Streaming Deployments

Connect your models with Kafka streams to perform real-time predictions.


Streaming deployments let you easily connect Kafka streams with your models to perform real-time inference.

Using streaming deployments can be useful for processing large amounts of distributed data to avoiding complex triggering and scheduling architectures as fresh data arrives. A streaming deployment will consume messages from a Kafka topic and produce predictions into a Kafka topic of your choice.

Streaming use cases

Consider using streaming deployments in the following cases:

  1. Event-driven applications: Respond in real-time to specific events or triggers.
  2. Real-time decision-making: Process data as it arrives in time-sensitive systems.
  3. Scalable processing: Process large data volumes from multiple sources and ensure efficient data handling.

Deploying streaming models

To use streaming inference on Qwak, use the following examples:

Deploying streaming models via UI

Deploying a streaming model on Qwak is simple, just a few clicks and your model is up and running.

  1. Build a new model
  2. Click Deploy and choose Streaming
  3. Select the instance type and configure the Kafka server and topics
  4. Click deploy and your model will be live!

Deploying streaming models via CLI

To use this example, replace --model-id with your model ID on Qwak.

# Deploy a FLAN-T5 streaming model on 2 A10.XL on-demand instances 
qwak models deploy stream \
    --model-id "flan-t5" \
    --build-id "0511ffa9-986e-4fd9-ae29-515269af5bac" \
    --instance "gpu.a10.xl" \
    --replicas 2 \
    --purchase-option "on-demand" \ # Use only on demand instances for executors
    --consumer-bootstrap-server <bootstrap-server> \
    --consumer-topic <consumer-topic-name> \
    --producer-bootstrap-server <bootstrap-server> \
    --producer-topic <producder-topic-name> 
# Deploy a churn streaming model on 2 small instances 
qwak models deploy stream \
    --model-id "stream-churn-model" \
    --build-id "d4d56c1a-f326-40a0-88f3-f8e59c691a3e" \
    --instance "small" \
    --replicas 2 \
    --consumer-bootstrap-server "" \
    --consumer-topic "model-input-topic" \
    --producer-bootstrap-server "" \
    --producer-topic "model-output-topic" 

Configuring streaming models via YAML

Configure streaming inference via YAML as this example deployment:

build_id: "d4d56c1a-f326-40a0-88f3-f8e59c691a3e"
model_id: "stream-churn-model"
  instance_size: "small"
  pods: 2
  consumer_bootstrap_server: ""
  consumer_topic: "model-input-topic"
  producer_bootstrap_server: ""
  producer_topic: "model-output-topic"

And then run using the below command:

qwak models deploy stream --from-file stream_deploy_config.yaml

Additionally, you can mix and match between command line arguments and configuration file.

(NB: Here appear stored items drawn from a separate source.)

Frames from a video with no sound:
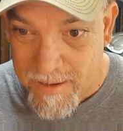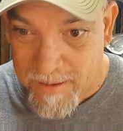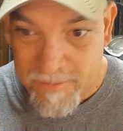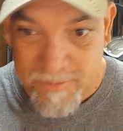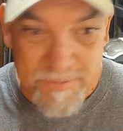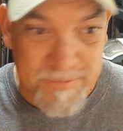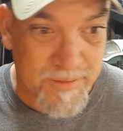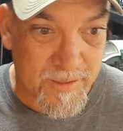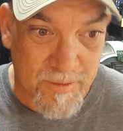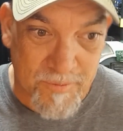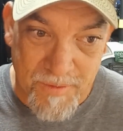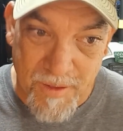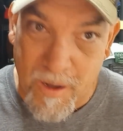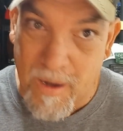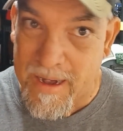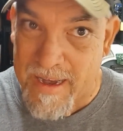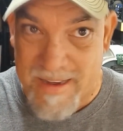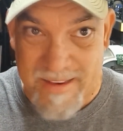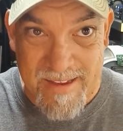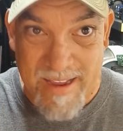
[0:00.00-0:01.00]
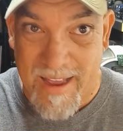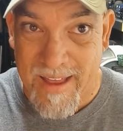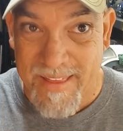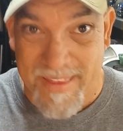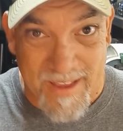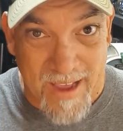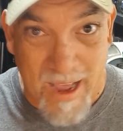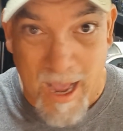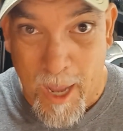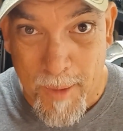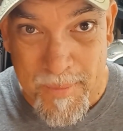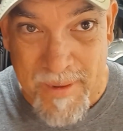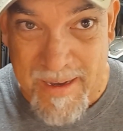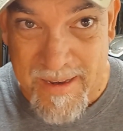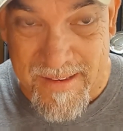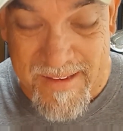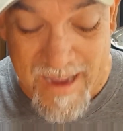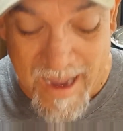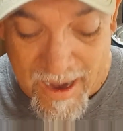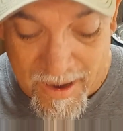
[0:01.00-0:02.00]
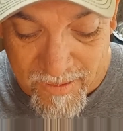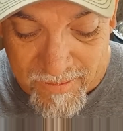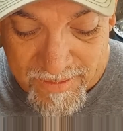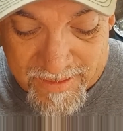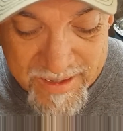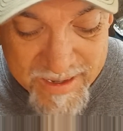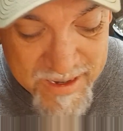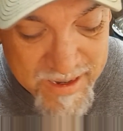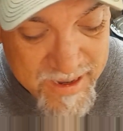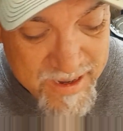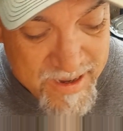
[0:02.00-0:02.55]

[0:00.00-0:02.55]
of the hobby entirely,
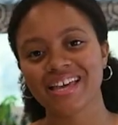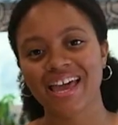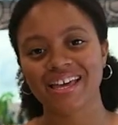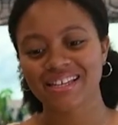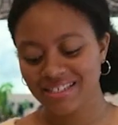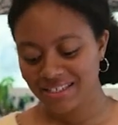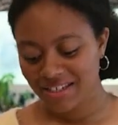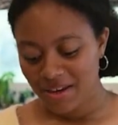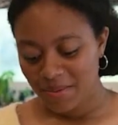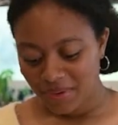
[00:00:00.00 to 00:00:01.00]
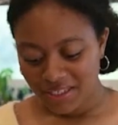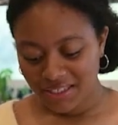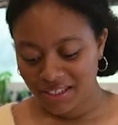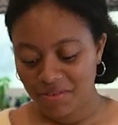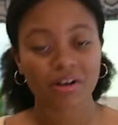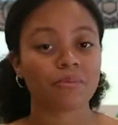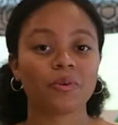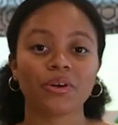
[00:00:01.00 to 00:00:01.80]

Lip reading: And basically what I'm going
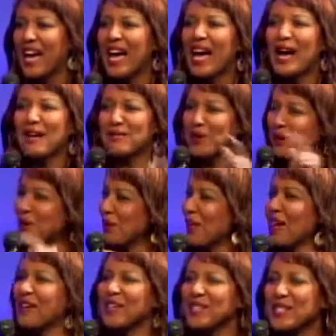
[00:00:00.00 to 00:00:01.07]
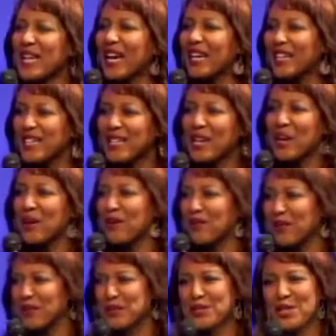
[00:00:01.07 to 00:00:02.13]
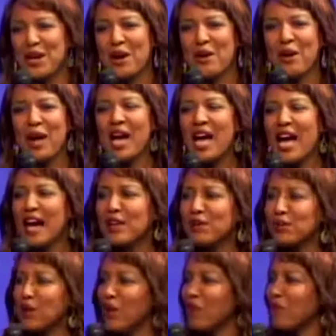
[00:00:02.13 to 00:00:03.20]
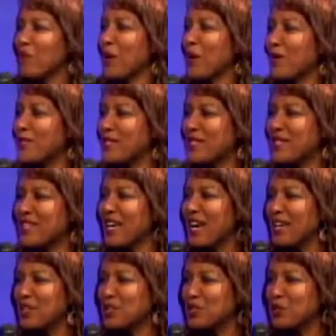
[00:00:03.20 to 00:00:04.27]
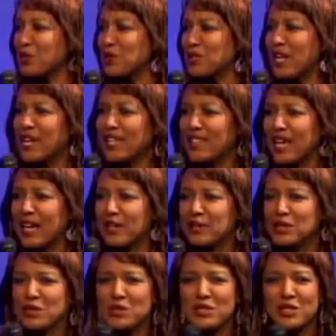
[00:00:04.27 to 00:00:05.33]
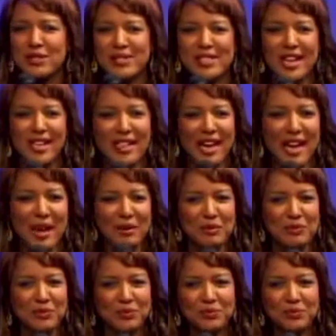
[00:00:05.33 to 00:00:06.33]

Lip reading: I'm no longer taking care of you. So I don't know if parents today still say that. Do you still say that?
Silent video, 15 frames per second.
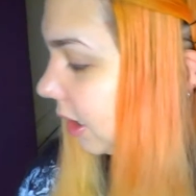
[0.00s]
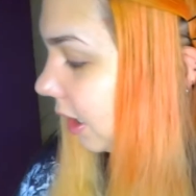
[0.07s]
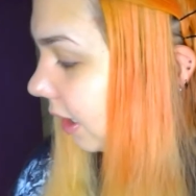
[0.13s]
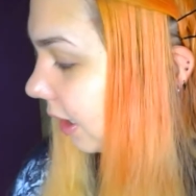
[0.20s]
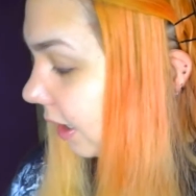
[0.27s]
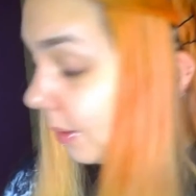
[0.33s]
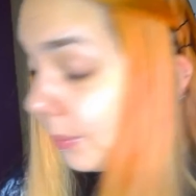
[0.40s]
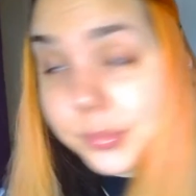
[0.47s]

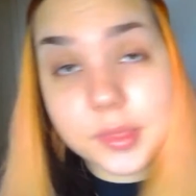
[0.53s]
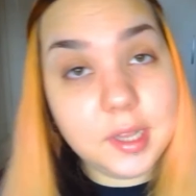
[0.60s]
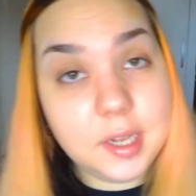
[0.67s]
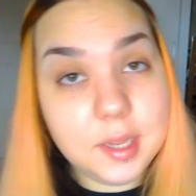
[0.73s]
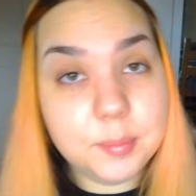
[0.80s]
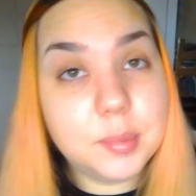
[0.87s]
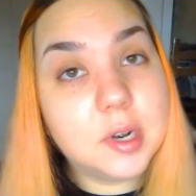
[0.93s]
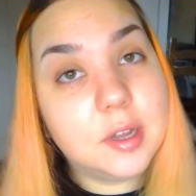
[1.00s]
The
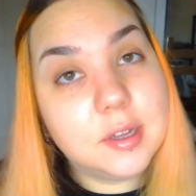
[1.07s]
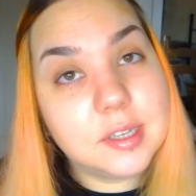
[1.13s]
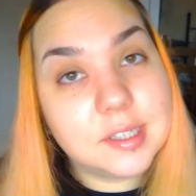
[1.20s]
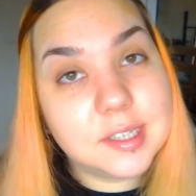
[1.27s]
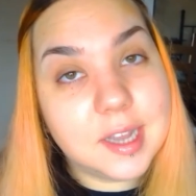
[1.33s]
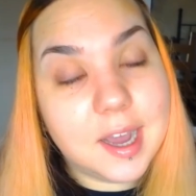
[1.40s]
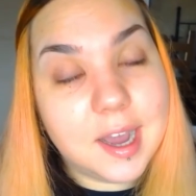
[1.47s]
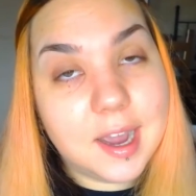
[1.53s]
lip
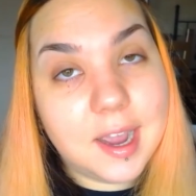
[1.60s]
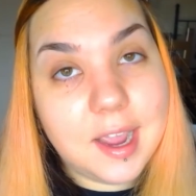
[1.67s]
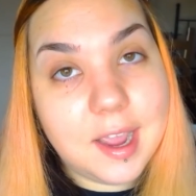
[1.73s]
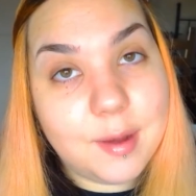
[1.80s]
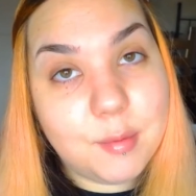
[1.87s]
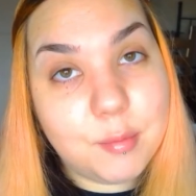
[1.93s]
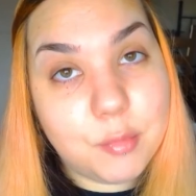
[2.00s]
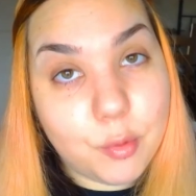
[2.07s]
gloss I
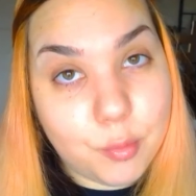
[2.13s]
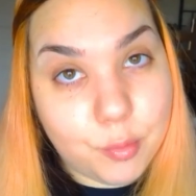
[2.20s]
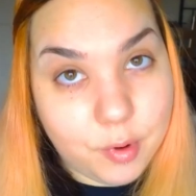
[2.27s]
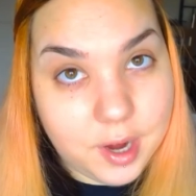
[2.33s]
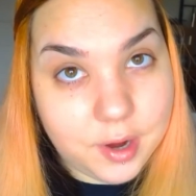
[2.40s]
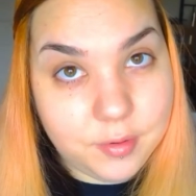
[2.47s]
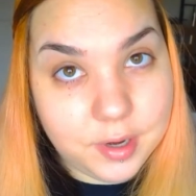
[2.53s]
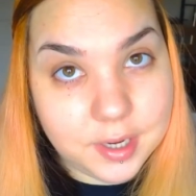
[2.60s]
am
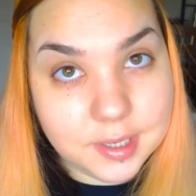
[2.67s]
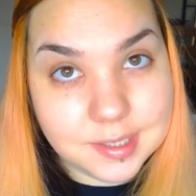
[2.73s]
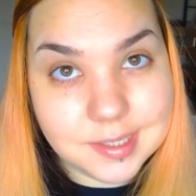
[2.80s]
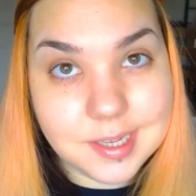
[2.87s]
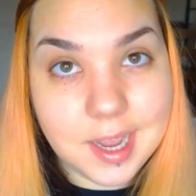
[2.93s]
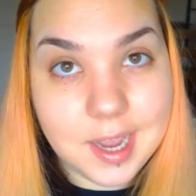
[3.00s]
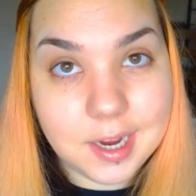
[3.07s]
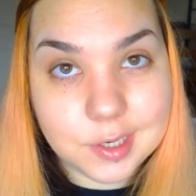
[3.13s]
wearing is
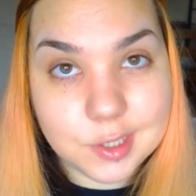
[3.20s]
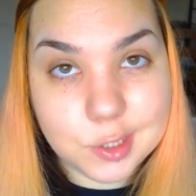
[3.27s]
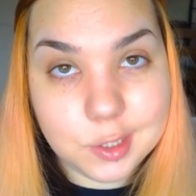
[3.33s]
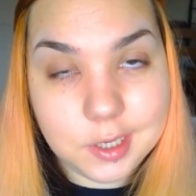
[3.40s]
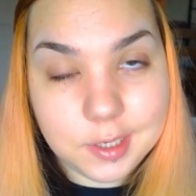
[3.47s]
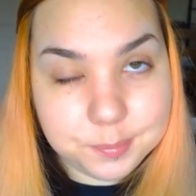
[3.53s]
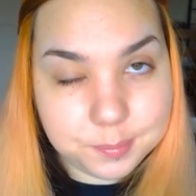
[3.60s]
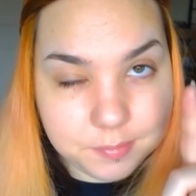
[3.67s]

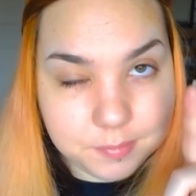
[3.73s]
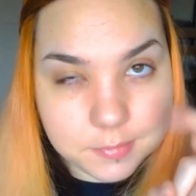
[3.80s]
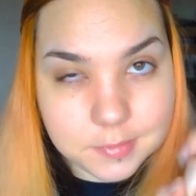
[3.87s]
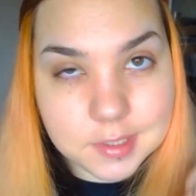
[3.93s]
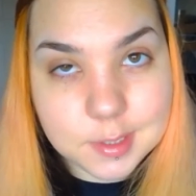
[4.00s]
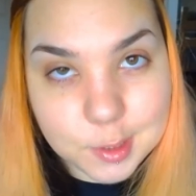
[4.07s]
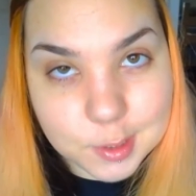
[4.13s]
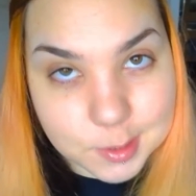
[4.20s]
actually,
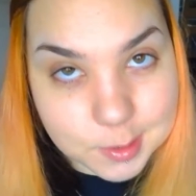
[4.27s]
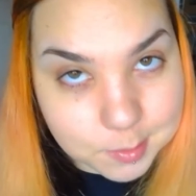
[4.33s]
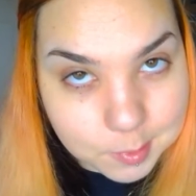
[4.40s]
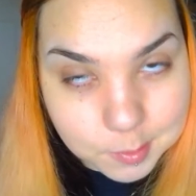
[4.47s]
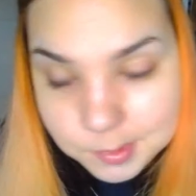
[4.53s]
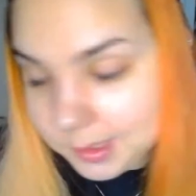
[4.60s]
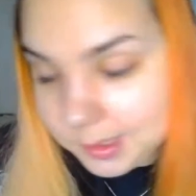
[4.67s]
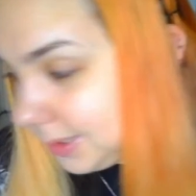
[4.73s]
just a
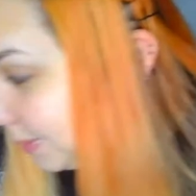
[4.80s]
moment,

In this case, command line arguments will take precedence and override the values specified in the YAML file.

qwak models deploy stream --replicas 5 --from-file stream_deploy_config.yaml

Monitoring streaming models

Qwak models run on Kubernetes, where we automatically install advanced production-grade monitoring tools.

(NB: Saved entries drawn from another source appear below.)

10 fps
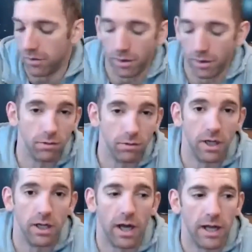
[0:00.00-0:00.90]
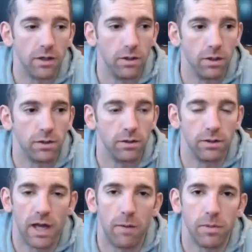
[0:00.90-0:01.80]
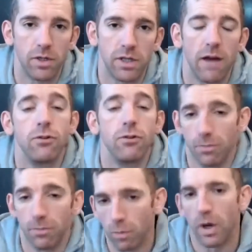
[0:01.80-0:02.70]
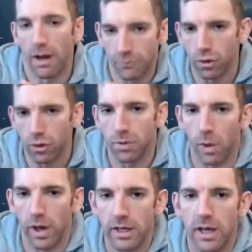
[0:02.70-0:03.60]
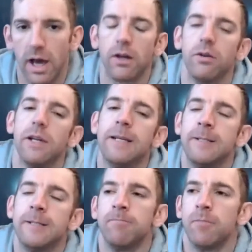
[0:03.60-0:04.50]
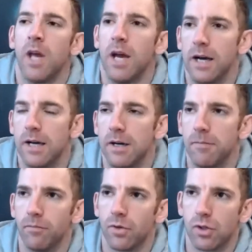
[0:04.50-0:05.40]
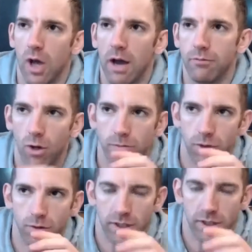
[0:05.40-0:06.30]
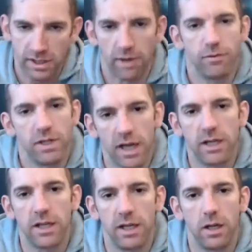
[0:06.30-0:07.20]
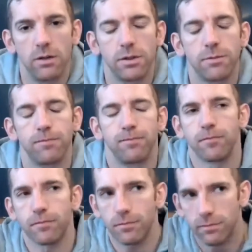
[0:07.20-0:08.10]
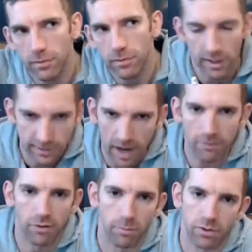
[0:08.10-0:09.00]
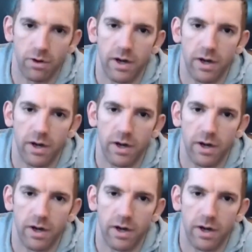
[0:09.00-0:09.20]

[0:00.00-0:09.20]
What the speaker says: got to really like knuckle down, because I've dropped a weight category. So I've dropped under 78 kilos, down from under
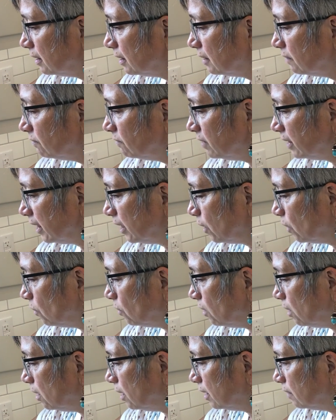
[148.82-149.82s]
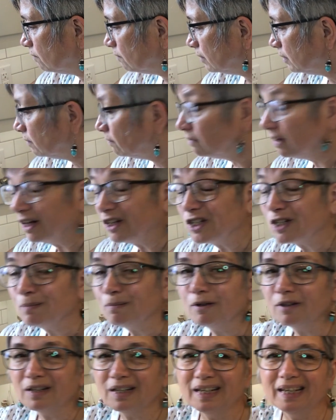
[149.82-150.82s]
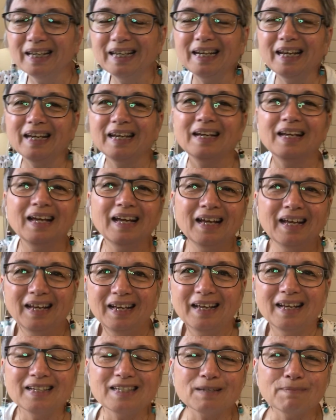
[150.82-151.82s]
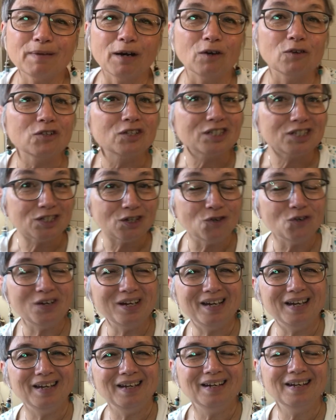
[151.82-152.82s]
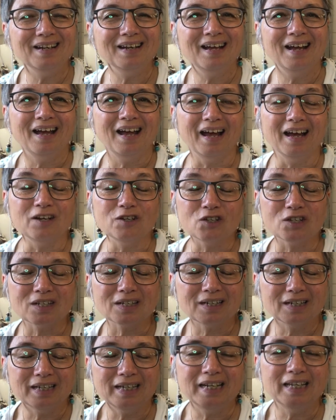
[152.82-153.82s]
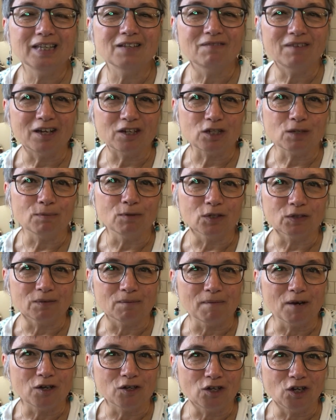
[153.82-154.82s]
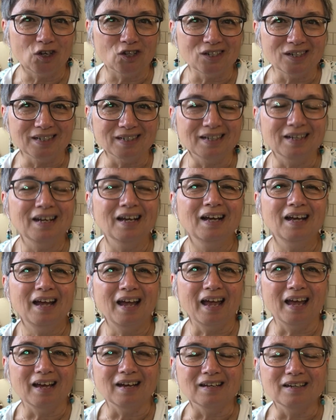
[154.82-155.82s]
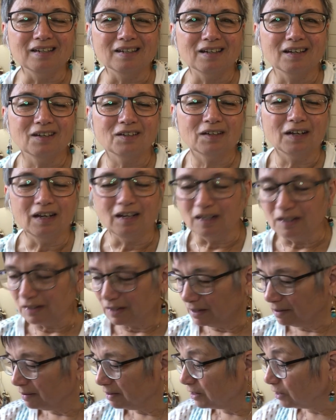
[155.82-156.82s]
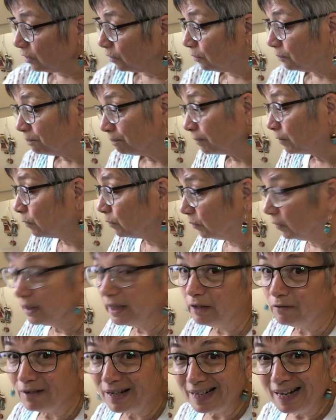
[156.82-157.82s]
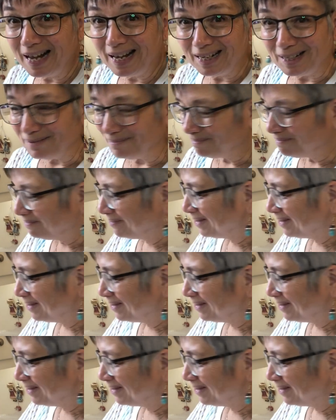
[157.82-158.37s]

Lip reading: video on vegetable cleaning is about soaking and just cleaning the vegetables from our garden. And so we'll get right at it.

Under the Model Overview tab, you can view the following metrics for your deployed build:

  • Average message throughput
  • Total consumed messages
  • Total produced messages
  • Consumer lag
  • Errors consuming messages
  • Errors producing messages
  • Memory, CPU and GPU utilization

Configuring streaming models

Qwak's streaming deployments allow you to configure multiple consumer and producer specifications for a more granular control.

Consumer configuration

Consumer Bootstrap servers (Required)

A list of Kafka bootstrap server to consume messages for model inference.

Consumer Topic (Required)

The Kafka topic to consume messages for model inference.

Consumer group (Required)

The name of the consumer group the model inference is attached to.

Group ID

Used to identify a group of consumers that belong to the same consumer group. Each message in a partition is delivered to only one consumer within the same group, enabling load balancing and parallel processing.

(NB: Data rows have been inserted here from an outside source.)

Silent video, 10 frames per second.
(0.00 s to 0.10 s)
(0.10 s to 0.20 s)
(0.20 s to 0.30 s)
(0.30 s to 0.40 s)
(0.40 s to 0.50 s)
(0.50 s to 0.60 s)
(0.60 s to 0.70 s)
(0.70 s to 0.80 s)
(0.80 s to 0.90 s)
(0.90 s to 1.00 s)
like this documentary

Auto offset reset (default: earliest)

Defines what happens when a consumer first joins a consumer group or when the consumer is unable to find a valid offset (e.g., because the offset doesn't exist or has been deleted). It determines whether the consumer should start reading messages from the earliest available offset ("earliest") or from the latest offset ("latest") in the topic.

Consumer timeout (default: 60000 ms)

The maximum amount of time a consumer can be inactive before it is considered dead or no longer part of the consumer group. If a consumer does not send a heartbeat to Kafka within this timeout period, it may be removed from the group, and its partitions will be reassigned to other consumers.

Max batch (default: 1)

The maximum number of records the consumer will attempt to fetch in a single poll request to Kafka, which can affect throughput and latency.

Max polling latency (default: 1000 ms)

The maximum amount of time the consumer is willing to wait in a single poll request for new records to be available in the topic. If no new records are available within this time limit, the poll request will return empty.

Producer configuration

Producer Bootstrap servers (Required)

A list of Kafka bootstrap server to produce model inference outputs.

Producer Topic (Required)

The Kafka topic to produce messages after model inference

Compression type (default: uncompressed)

Determine how the messages sent by the producer are compressed before being stored in Kafka. Compressing messages can significantly reduce the amount of data transmitted over the network and storage requirements in Kafka. Kafka supports different compression types, and the producer can choose one of the following options

1. No Compression ("none")

Messages are not compressed at all. This option is suitable when message size is not a concern, and the data is already compressed or highly optimized.

2. Gzip Compression ("gzip")

Messages are compressed using the gzip algorithm. Gzip provides a good balance between compression ratio and processing overhead.

3. Snappy Compression ("snappy")

Messages are compressed using the Snappy compression algorithm. Snappy is faster than gzip but may not achieve the same compression ratio.

4. LZ4 Compression ("lz4")

Messages are compressed using the LZ4 compression algorithm. LZ4 is faster than both gzip and Snappy but may have a slightly lower compression ratio.